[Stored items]
####
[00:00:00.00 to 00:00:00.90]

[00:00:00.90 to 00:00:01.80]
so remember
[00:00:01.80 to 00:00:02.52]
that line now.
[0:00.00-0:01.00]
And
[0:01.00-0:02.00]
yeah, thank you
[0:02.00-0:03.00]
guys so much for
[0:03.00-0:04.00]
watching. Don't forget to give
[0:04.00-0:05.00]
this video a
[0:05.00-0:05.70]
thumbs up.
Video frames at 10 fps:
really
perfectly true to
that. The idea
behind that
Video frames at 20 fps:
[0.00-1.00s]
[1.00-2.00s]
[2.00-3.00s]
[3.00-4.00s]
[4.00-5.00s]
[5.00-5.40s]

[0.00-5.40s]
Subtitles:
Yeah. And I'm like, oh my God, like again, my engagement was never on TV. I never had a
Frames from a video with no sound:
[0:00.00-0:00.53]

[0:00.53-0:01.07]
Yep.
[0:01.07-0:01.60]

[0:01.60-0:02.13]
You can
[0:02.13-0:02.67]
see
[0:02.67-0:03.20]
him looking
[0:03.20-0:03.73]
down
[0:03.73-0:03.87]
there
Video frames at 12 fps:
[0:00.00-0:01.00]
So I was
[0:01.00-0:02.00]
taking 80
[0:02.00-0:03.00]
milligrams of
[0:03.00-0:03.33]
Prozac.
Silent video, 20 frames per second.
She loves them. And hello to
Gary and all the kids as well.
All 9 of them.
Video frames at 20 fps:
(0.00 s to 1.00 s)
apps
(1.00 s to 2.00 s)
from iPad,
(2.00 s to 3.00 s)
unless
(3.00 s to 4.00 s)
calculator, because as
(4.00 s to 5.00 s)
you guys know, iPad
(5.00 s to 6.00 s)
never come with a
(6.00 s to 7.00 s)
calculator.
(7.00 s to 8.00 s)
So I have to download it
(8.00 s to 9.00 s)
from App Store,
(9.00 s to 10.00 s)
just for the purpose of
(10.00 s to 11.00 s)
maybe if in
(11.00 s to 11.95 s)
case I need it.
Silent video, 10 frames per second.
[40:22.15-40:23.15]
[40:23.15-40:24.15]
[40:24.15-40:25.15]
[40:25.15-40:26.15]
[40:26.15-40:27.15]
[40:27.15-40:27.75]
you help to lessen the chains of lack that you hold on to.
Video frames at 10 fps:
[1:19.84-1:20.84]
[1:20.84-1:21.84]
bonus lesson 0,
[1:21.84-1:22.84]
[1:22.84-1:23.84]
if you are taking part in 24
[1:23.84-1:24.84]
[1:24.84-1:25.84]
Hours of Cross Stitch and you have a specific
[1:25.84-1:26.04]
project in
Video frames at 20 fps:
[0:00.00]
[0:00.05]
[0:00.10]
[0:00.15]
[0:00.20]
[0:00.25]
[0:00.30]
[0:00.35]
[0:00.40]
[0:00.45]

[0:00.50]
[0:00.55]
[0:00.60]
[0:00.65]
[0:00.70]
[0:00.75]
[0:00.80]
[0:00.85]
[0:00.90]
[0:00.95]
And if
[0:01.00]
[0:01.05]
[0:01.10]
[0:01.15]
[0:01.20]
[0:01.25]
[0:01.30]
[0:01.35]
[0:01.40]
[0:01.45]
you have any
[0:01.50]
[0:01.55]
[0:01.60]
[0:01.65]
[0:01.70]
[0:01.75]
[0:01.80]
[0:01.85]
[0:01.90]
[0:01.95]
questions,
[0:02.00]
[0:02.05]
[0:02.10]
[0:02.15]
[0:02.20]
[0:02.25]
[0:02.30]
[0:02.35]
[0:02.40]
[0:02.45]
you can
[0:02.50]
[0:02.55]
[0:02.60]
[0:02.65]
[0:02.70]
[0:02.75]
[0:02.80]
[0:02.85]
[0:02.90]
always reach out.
####
# [What needs to be done]
All the records, as written, must be given again.

# [Response]
[00:00:00.00 to 00:00:00.90]

[00:00:00.90 to 00:00:01.80]
so remember
[00:00:01.80 to 00:00:02.52]
that line now.
[0:00.00-0:01.00]
And
[0:01.00-0:02.00]
yeah, thank you
[0:02.00-0:03.00]
guys so much for
[0:03.00-0:04.00]
watching. Don't forget to give
[0:04.00-0:05.00]
this video a
[0:05.00-0:05.70]
thumbs up.
Video frames at 10 fps:
really
perfectly true to
that. The idea
behind that
Video frames at 20 fps:
[0.00-1.00s]
[1.00-2.00s]
[2.00-3.00s]
[3.00-4.00s]
[4.00-5.00s]
[5.00-5.40s]

[0.00-5.40s]
Subtitles:
Yeah. And I'm like, oh my God, like again, my engagement was never on TV. I never had a
Frames from a video with no sound:
[0:00.00-0:00.53]

[0:00.53-0:01.07]
Yep.
[0:01.07-0:01.60]

[0:01.60-0:02.13]
You can
[0:02.13-0:02.67]
see
[0:02.67-0:03.20]
him looking
[0:03.20-0:03.73]
down
[0:03.73-0:03.87]
there
Video frames at 12 fps:
[0:00.00-0:01.00]
So I was
[0:01.00-0:02.00]
taking 80
[0:02.00-0:03.00]
milligrams of
[0:03.00-0:03.33]
Prozac.
Silent video, 20 frames per second.
She loves them. And hello to
Gary and all the kids as well.
All 9 of them.
Video frames at 20 fps:
(0.00 s to 1.00 s)
apps
(1.00 s to 2.00 s)
from iPad,
(2.00 s to 3.00 s)
unless
(3.00 s to 4.00 s)
calculator, because as
(4.00 s to 5.00 s)
you guys know, iPad
(5.00 s to 6.00 s)
never come with a
(6.00 s to 7.00 s)
calculator.
(7.00 s to 8.00 s)
So I have to download it
(8.00 s to 9.00 s)
from App Store,
(9.00 s to 10.00 s)
just for the purpose of
(10.00 s to 11.00 s)
maybe if in
(11.00 s to 11.95 s)
case I need it.
Silent video, 10 frames per second.
[40:22.15-40:23.15]
[40:23.15-40:24.15]
[40:24.15-40:25.15]
[40:25.15-40:26.15]
[40:26.15-40:27.15]
[40:27.15-40:27.75]
you help to lessen the chains of lack that you hold on to.
Video frames at 10 fps:
[1:19.84-1:20.84]
[1:20.84-1:21.84]
bonus lesson 0,
[1:21.84-1:22.84]
[1:22.84-1:23.84]
if you are taking part in 24
[1:23.84-1:24.84]
[1:24.84-1:25.84]
Hours of Cross Stitch and you have a specific
[1:25.84-1:26.04]
project in
Video frames at 20 fps:
[0:00.00]
[0:00.05]
[0:00.10]
[0:00.15]
[0:00.20]
[0:00.25]
[0:00.30]
[0:00.35]
[0:00.40]
[0:00.45]

[0:00.50]
[0:00.55]
[0:00.60]
[0:00.65]
[0:00.70]
[0:00.75]
[0:00.80]
[0:00.85]
[0:00.90]
[0:00.95]
And if
[0:01.00]
[0:01.05]
[0:01.10]
[0:01.15]
[0:01.20]
[0:01.25]
[0:01.30]
[0:01.35]
[0:01.40]
[0:01.45]
you have any
[0:01.50]
[0:01.55]
[0:01.60]
[0:01.65]
[0:01.70]
[0:01.75]
[0:01.80]
[0:01.85]
[0:01.90]
[0:01.95]
questions,
[0:02.00]
[0:02.05]
[0:02.10]
[0:02.15]
[0:02.20]
[0:02.25]
[0:02.30]
[0:02.35]
[0:02.40]
[0:02.45]
you can
[0:02.50]
[0:02.55]
[0:02.60]
[0:02.65]
[0:02.70]
[0:02.75]
[0:02.80]
[0:02.85]
[0:02.90]
always reach out.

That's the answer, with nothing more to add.